R7: MLX Server Unavailability
- Failure scenario: Mac5 is offline, MLX server crashed, or network timeout. Every model call fails. The driver has no LLM to generate prompts.
- Probability: MEDIUM (30
- Impact: MEDIUM-HIGH. Without the model, the driver can only inject plan steps mechanically.
- Mitigation: (1) Plan-only fallback mode: step through plan_steps without model calls, (2) retry with exponential backoff on MLX failures, (3) health check MLX at session start, warn if unreachable, (4) optional: fall back to a different endpoint (local ollama, cloud API).
- Validation: Start a session with MLX offline. Verify plan-only mode works.

LOW RISKS

R8: Adaptive Interval Too Slow
- Failure scenario: 60s max_interval means the driver misses a rapid Claude output that needed immediate direction, causing Claude to idle for a full minute.
- Probability: LOW (20
- Impact: LOW. Wasted time, not wasted quality.
- Mitigation: (1) After injecting a prompt, use min_interval (20s) for the next 3 reads, (2) only use max_interval after 3 consecutive WAITING phases.

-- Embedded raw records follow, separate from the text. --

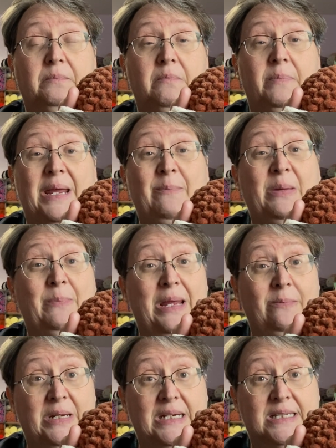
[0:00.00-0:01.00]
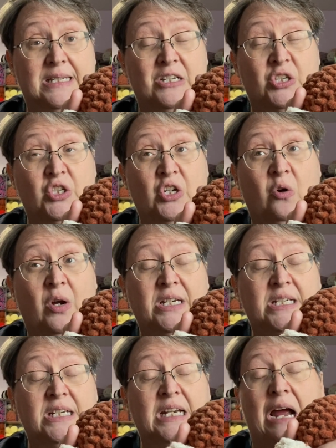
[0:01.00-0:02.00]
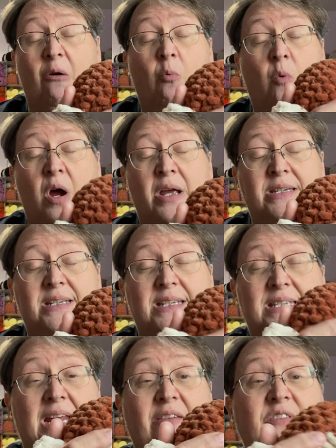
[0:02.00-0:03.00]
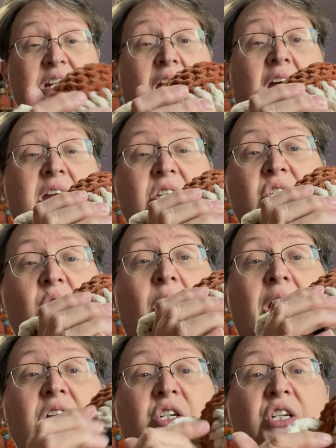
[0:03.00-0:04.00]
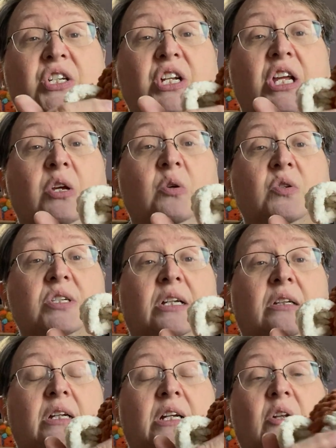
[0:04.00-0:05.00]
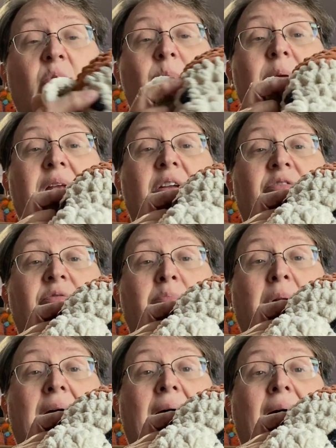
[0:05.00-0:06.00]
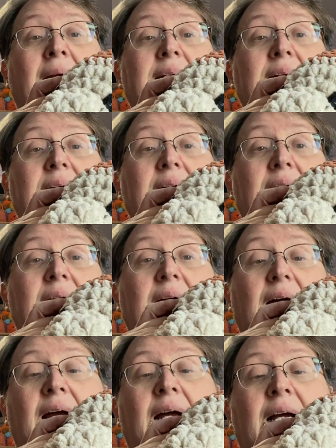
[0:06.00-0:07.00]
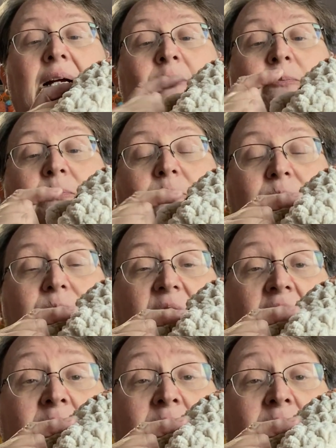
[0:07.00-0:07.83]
babies, and so I did not want safety eyes, so I just used a little bit of black a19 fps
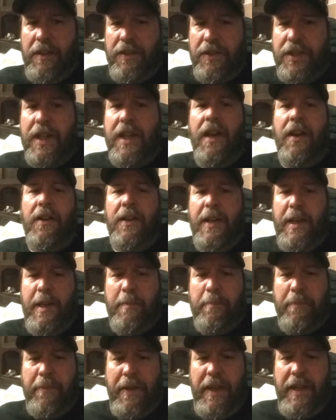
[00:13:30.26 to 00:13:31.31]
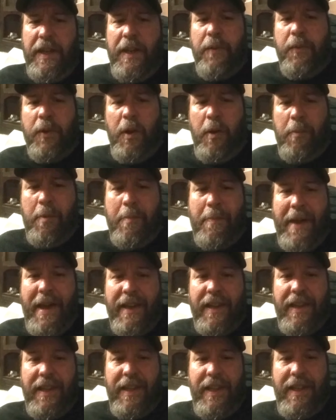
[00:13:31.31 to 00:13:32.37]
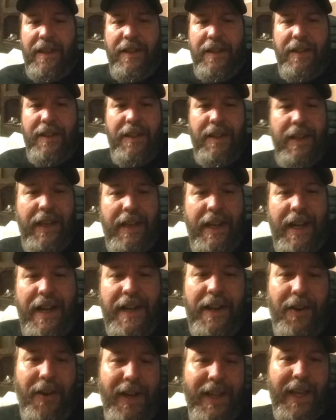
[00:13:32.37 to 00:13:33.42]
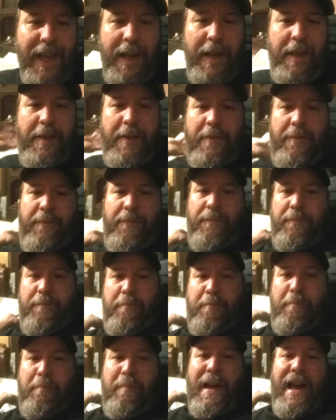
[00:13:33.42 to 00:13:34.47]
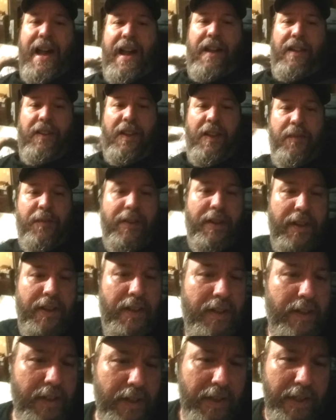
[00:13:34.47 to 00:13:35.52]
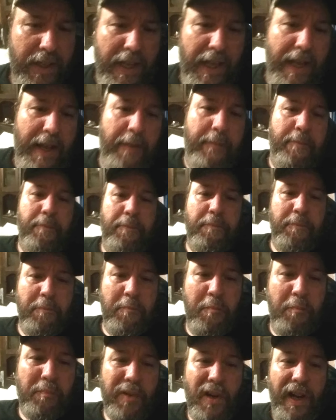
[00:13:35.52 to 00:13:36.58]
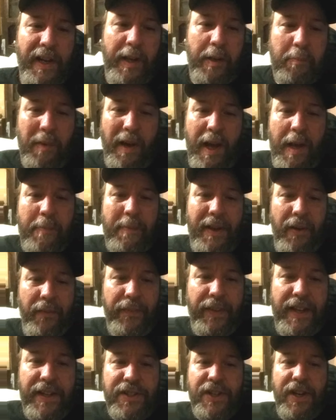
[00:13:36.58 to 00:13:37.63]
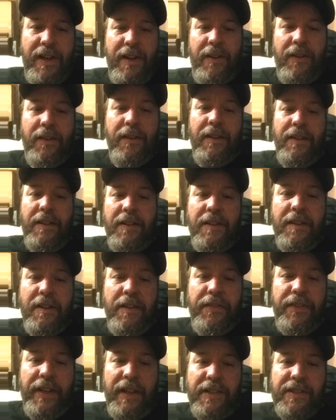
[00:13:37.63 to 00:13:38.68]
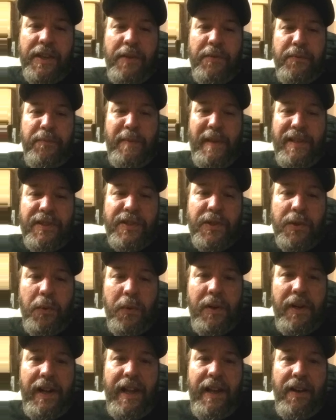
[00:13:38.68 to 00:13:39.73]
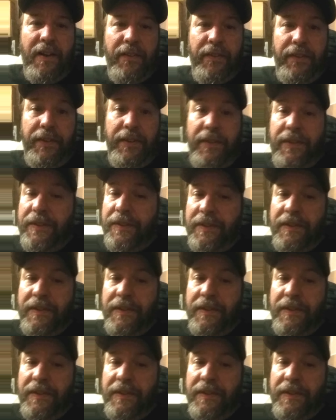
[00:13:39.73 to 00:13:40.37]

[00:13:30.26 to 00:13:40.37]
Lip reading: She hung up and never called me back again. And I know I got a pile of product behind me on that chair. Things I've been sorting out. And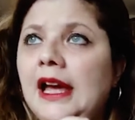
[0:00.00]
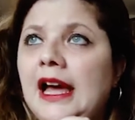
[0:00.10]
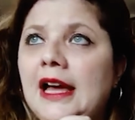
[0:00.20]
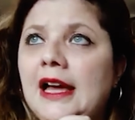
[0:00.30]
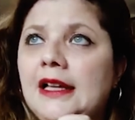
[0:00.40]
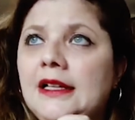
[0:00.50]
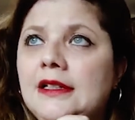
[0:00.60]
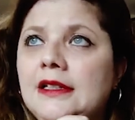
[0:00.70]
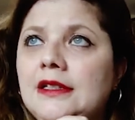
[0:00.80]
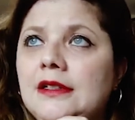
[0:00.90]

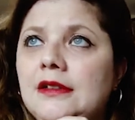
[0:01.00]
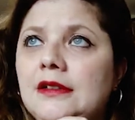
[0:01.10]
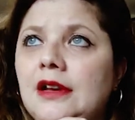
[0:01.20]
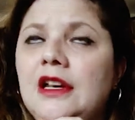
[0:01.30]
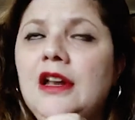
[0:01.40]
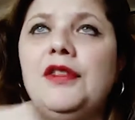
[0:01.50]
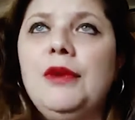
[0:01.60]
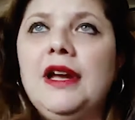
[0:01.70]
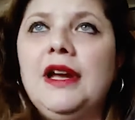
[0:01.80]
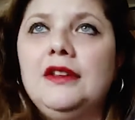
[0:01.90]
and I love the
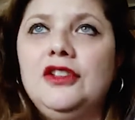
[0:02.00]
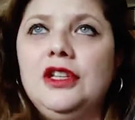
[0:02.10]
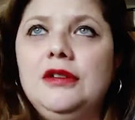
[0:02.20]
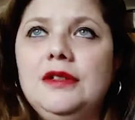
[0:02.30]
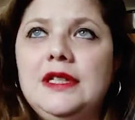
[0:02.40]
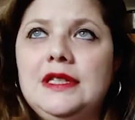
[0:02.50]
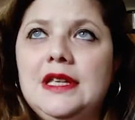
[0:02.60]
way that she uses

R9: NATS Integration Breaks Core Driver
- Failure scenario: NATS code throws an unhandled exception that crashes the main loop.
- Probability: LOW (10
- Impact: LOW if properly isolated. HIGH if not.
- Mitigation: Every NATS call is wrapped in `try/except: pass`. NATS failures log a warning but never block or crash the driver.

R10: Session ID Collision
- Failure scenario: Two sessions on different machines have the same pane ID, causing session record overwrites.
- Probability: LOW (5
- Impact: LOW. Confusion in logs.
- Mitigation: Session ID format: `{machine}_{pane_id}_{timestamp}`. Unique by construction.

---

3b. Expanded Specifications

SPEC 1: Session Record Manager (`session_manager.py`)

Purpose: CRUD operations for session records on disk.

File location: `Desktop/karl/karl/session_manager.py`

Interface:

python

class SessionRecord:
    version: int = 6
    session_id: str
    machine: str
    pane_id: str
    project: str
    goal: str
    plan_steps: list[str]
    plan_index: int = 0  # Next uncompleted step
    phase: str = "STARTING"
    turn_number: int = 0
    history: list[dict]  # max 8 entries
    last_3_prompts: list[str]
    pane_hash: str | None = None
    pane_hash_streak: int = 0
    prev_lines: list[str] = []  # last 40 lines for diff
    idle_seconds: float = 0
    created_at: str
    updated_at: str

SESSION_DIR = Path.home() / ".karl-sessions"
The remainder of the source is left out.